Нет, — вдруг подумал зодчий, — ведь придет когда-нибудь справедливый государь и пригреет бедных и сирых и покарает несправедливых. Придет час мщения. И быть может, под властью этого государя, этого владыки, расцветут науки и просвещение. И возлюбит он творцов и станет покровительствовать им. Но нельзя смирить свой гнев и отвращение при мысли, что тупые и бездарные вельможи идут в обучение к мудрым старцам и, проучившись короткое время в медресе и школах, выходят оттуда якобы отягощенные знаниями. Делается это отнюдь не ради занятия наукой. По настоянию родителей они идут в науку и потом жестоко мстят ей. Ведь когда-то и Ибрагим Султан тоже занялся математикой, надеясь этим отвлечь внимание от садистских своих наклонностей. Но он оказался неспособным к умственному усилию, более того, наука раздражала его, угнетала, и он в скором времени отослал своего учителя, щедро одарив его. Кому она нужна, эта чертова математика? Мужчина, дорожащий своим достоинством, должен изучать военную науку. Но ему отнюдь не улыбалось отстать от братьев, он хотел казаться умнее их и снова стал заигрывать с учеными.
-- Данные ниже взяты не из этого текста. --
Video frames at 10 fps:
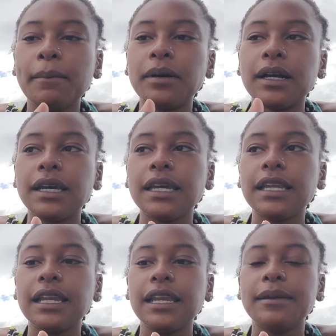but
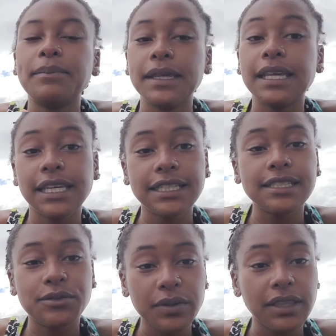it
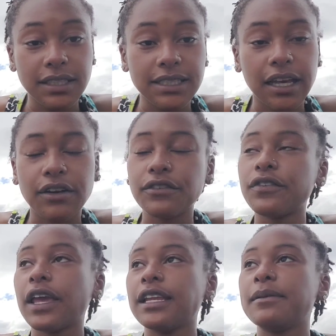begins with the self,
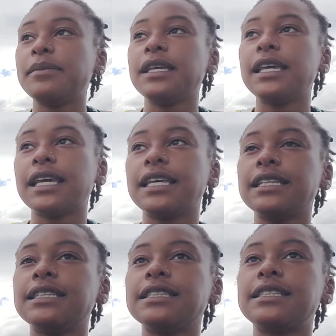and it
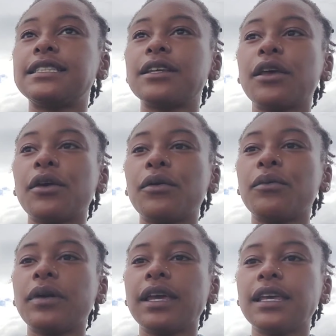begins
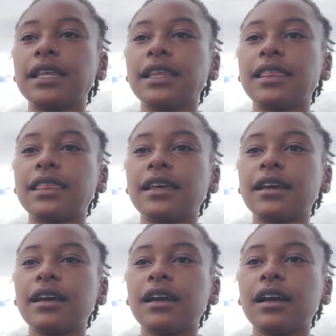with
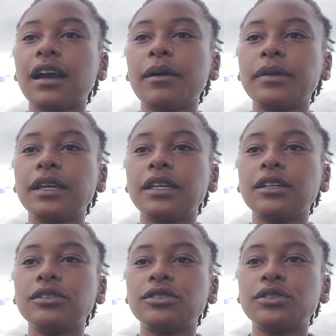
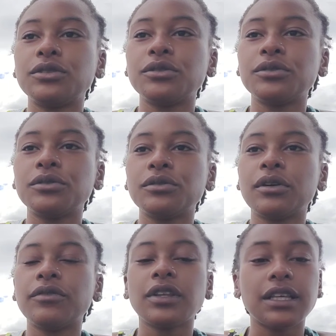coming to
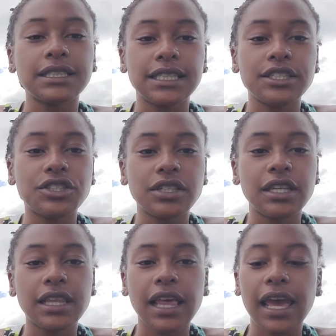a
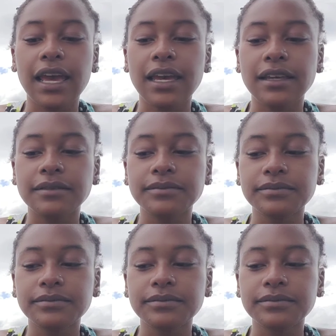realization that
На сей раз решил изучать зодчество и воспылал любовью к устаду Каваму. Вбил себе в голову, что самолично построит множество прекрасных зданий. Но и из этой затеи ничего не получилось, и вскоре царевич расстался с устадом Кавамом. Что поделаешь, в голову Ибрагиму Султану не лезли геометрические исчисления, чуждо ему было любое творчество. Когда устад Кавам рассказывал ему историю какого-либо строительства, царевич зевал от скуки и думал лишь о разрушениях, груде окровавленных трупов.
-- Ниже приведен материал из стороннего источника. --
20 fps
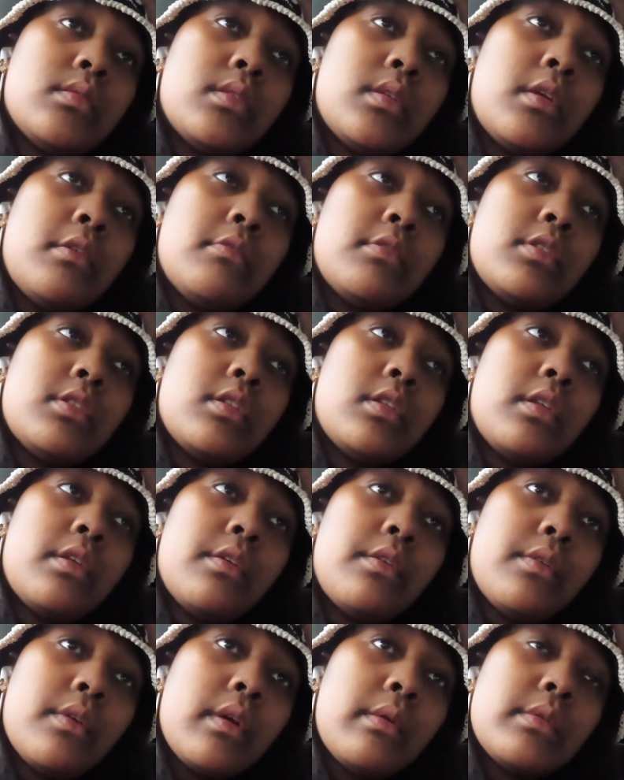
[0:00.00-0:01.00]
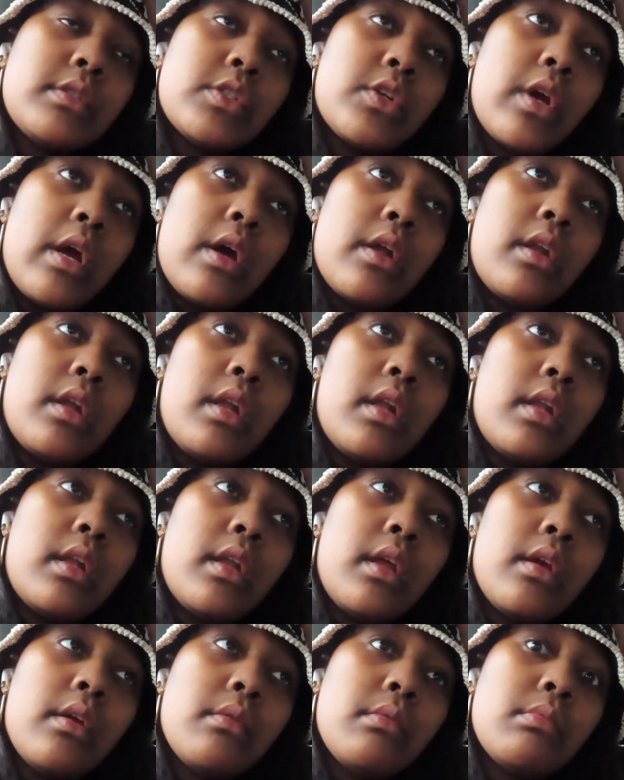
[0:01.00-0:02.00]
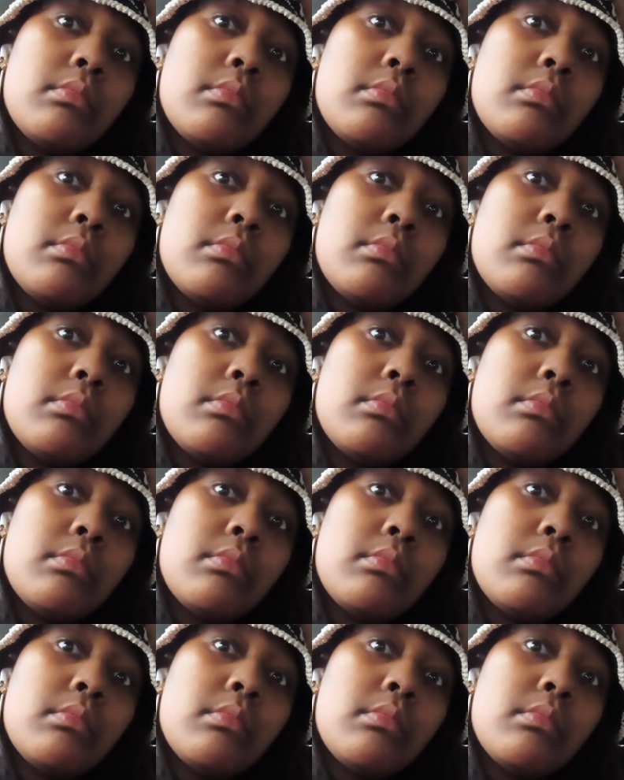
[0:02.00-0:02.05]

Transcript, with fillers: It was a little, it was crowded in there.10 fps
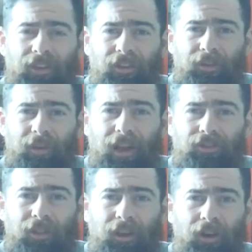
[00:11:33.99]
You ever
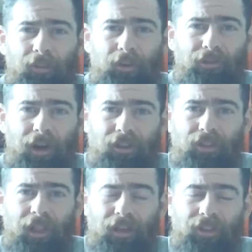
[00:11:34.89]
imagine, like, Kobe Bryant's
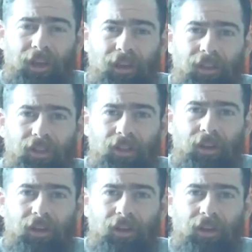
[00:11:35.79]
last seconds?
Зодчий погрузился в воспоминания. В такие минуты он ничего и никого не замечал и находился далеко от всех. Угадывая настроение отца, Бадия не мешала ему, хотя и беспокоилась. Она понимала, что отец страдает, но понимала и другое — его сердечную рану не излечить ничем. Тимуриды осыпали золотом тех, кто склонялся перед ними, но жестоко карали людей, посмевших высказать недовольство порядками в стране. Вот тут-то они никому ничего не прощали. Об этом знали не только вельможи и приближенные, знал об этом народ Хорасана и Мавераннахра, и стоило провиниться кому-нибудь, как он на всю жизнь попадал в разряд подозреваемых. Во времена Тимура их обвиняли в сарбадарстве, во времена Шахруха — в хуруфизме. И всех их в лучшем случае высылали из столицы. Приверженцев суфизма — в Мешхед, царских вельмож — в Астрабад, военачальников — в горы Наранга работать в рудниках. Попал в число подозреваемых и Наджмеддин Бухари, но его, учитывая возраст, не выслали в Наранг или Мешхед, ему позволено было отбыть в паломничество, дабы провести остаток дней своих в молитвах и предстать безгрешным перед всевышним. Но вмешался Байсункур-мирза, и зодчему разрешили отправиться на родину, в Бухару. Так возблагодарим же судьбу и за такую милость.